Unit Circle Calculator

Drag the angle, see exact trig values — AI explains everything

This interactive unit circle calculator lets you explore every angle from 0° to 360°. Drag the θ slider and watch the blue point trace the unit circle x^2 + y^2 = 1 on a polar grid.

The trig readout panel (top-left) shows exact values: sin θ, cos θ, tan θ, the quadrant, and the radian equivalent. At key angles (30°, 45°, 60°, 90°, ...) you'll see the famous exact fractions like √2/2 and √3/2.

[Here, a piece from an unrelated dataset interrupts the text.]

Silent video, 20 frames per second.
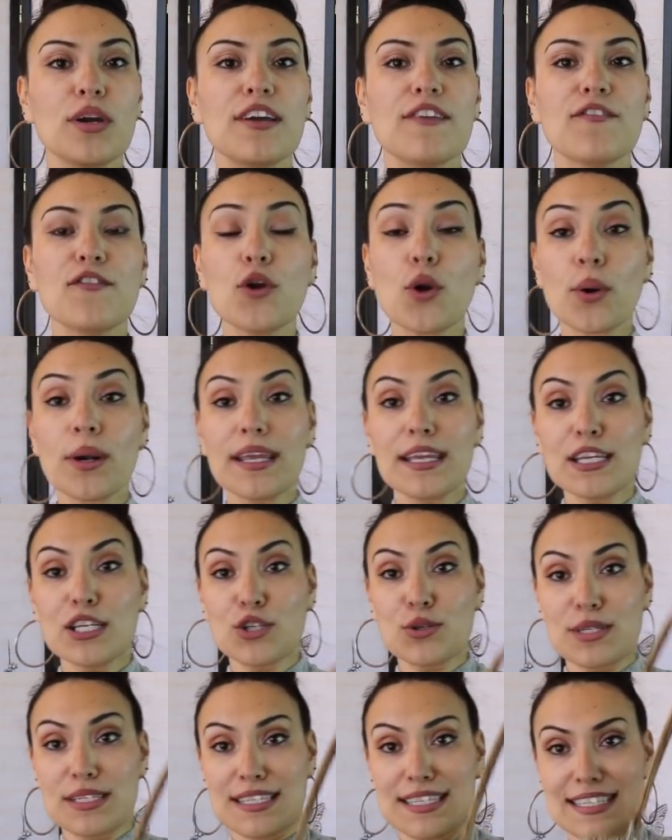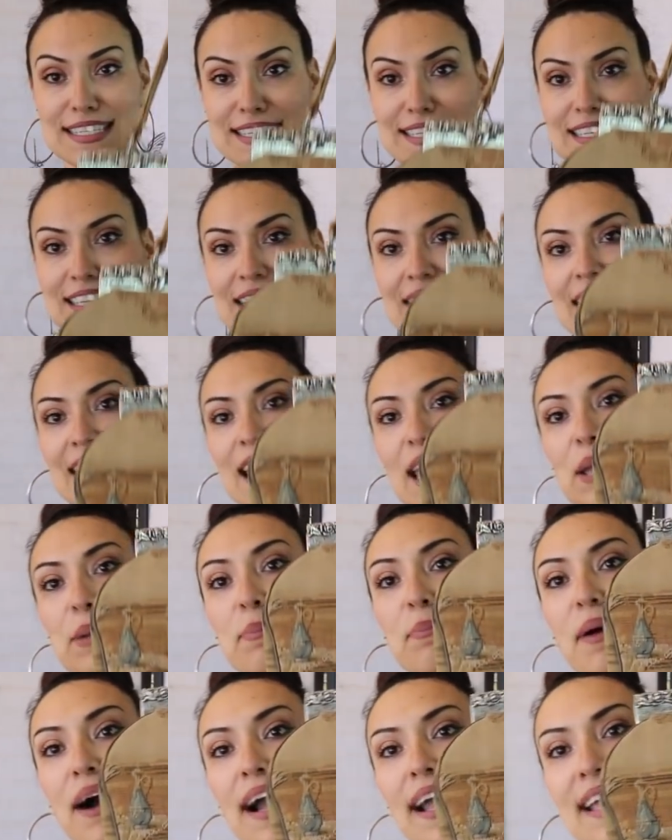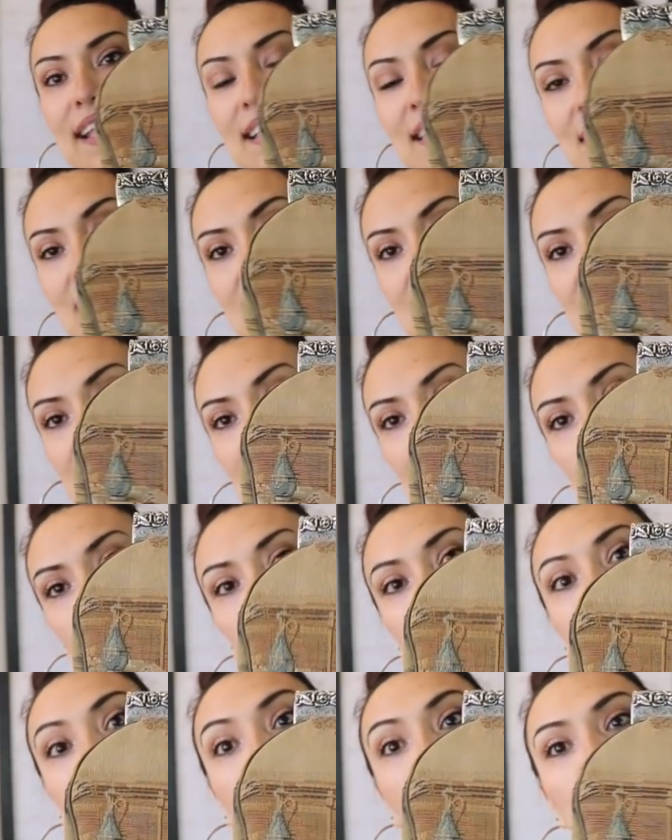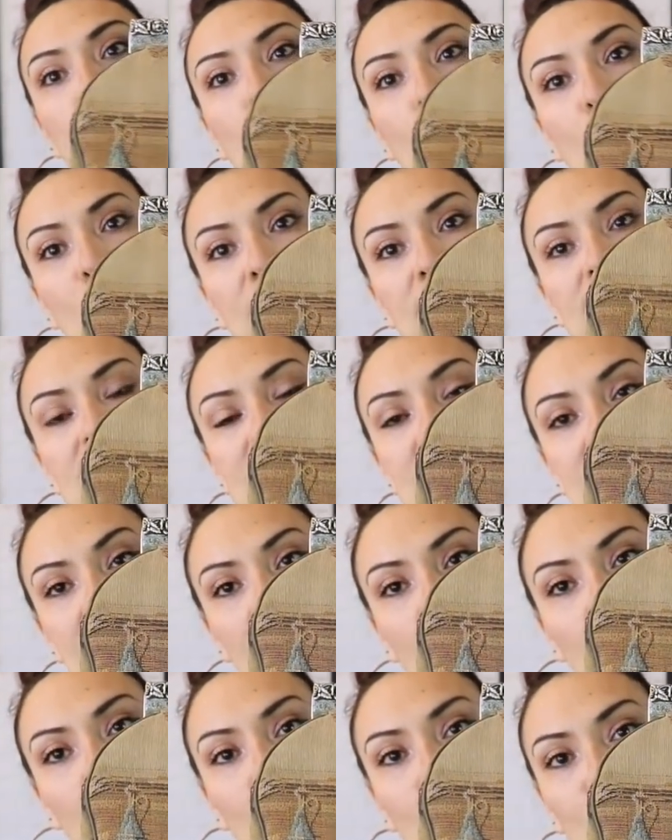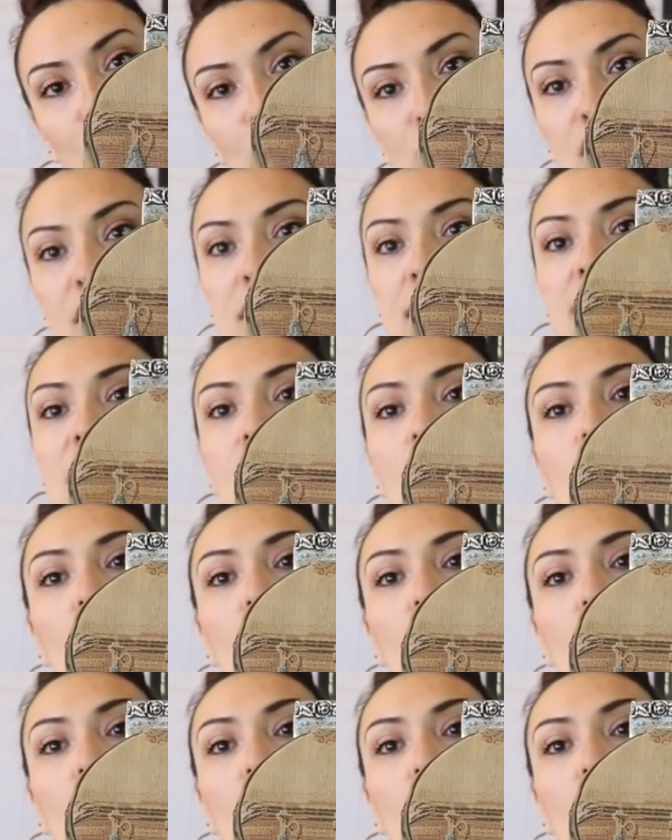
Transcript: if you're interested and buying these type of Victorian style purses,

The muted dots mark the key angles for reference. Ask the AI assistant anything: "What's sin(150°)?", "Why is tan(90°) undefined?", "Show me the reference triangle at 225°." The AI draws directly on the graph to explain.

What is the unit circle?
The unit circle is a circle centered at the origin (0, 0) with a radius of exactly 1. Its equation is x^2 + y^2 = 1. Every point on it can be written as (cos θ, sin θ).
What are the exact values at key angles?
At 30°: (√3/2, 1/2). At 45°: (√2/2, √2/2). At 60°: (1/2, √3/2). At 90°: (0, 1). These values repeat with sign changes in other quadrants. Memorize the first quadrant and you know them all.
Why is tangent undefined at 90° and 270°?
Tangent = sin θ / cos θ. At 90° and 270°, cos θ = 0, so you're dividing by zero. Geometrically, the tangent line at the top and bottom of the circle is vertical — it has no finite slope.
What is a reference angle?
The reference angle is the acute angle (0°–90°) between the terminal side of your angle and the x-axis. For example, 150° has reference angle 30°, and 225° has reference angle 45°. Trig values of the original angle equal those of the reference angle, with signs determined by the quadrant.
How do I convert between degrees and radians?
Multiply degrees by \pi/180 to get radians. So 90° = π/2, 60° = π/3, 45° = π/4, 30° = π/6. A full circle is 360° = 2π radians.
What can it graph?
It can plot explicit, implicit, and parametric functions, add points and geometry, and animate sliders on the same graph.
Can I use voice or a photo?
Yes. You can talk to the tutor, upload a worksheet or handwritten problem, and let the graph update from that input.
Will it explain the steps?
Yes. The AI explains what it is drawing and why, so you see the answer on the graph instead of getting only a final number.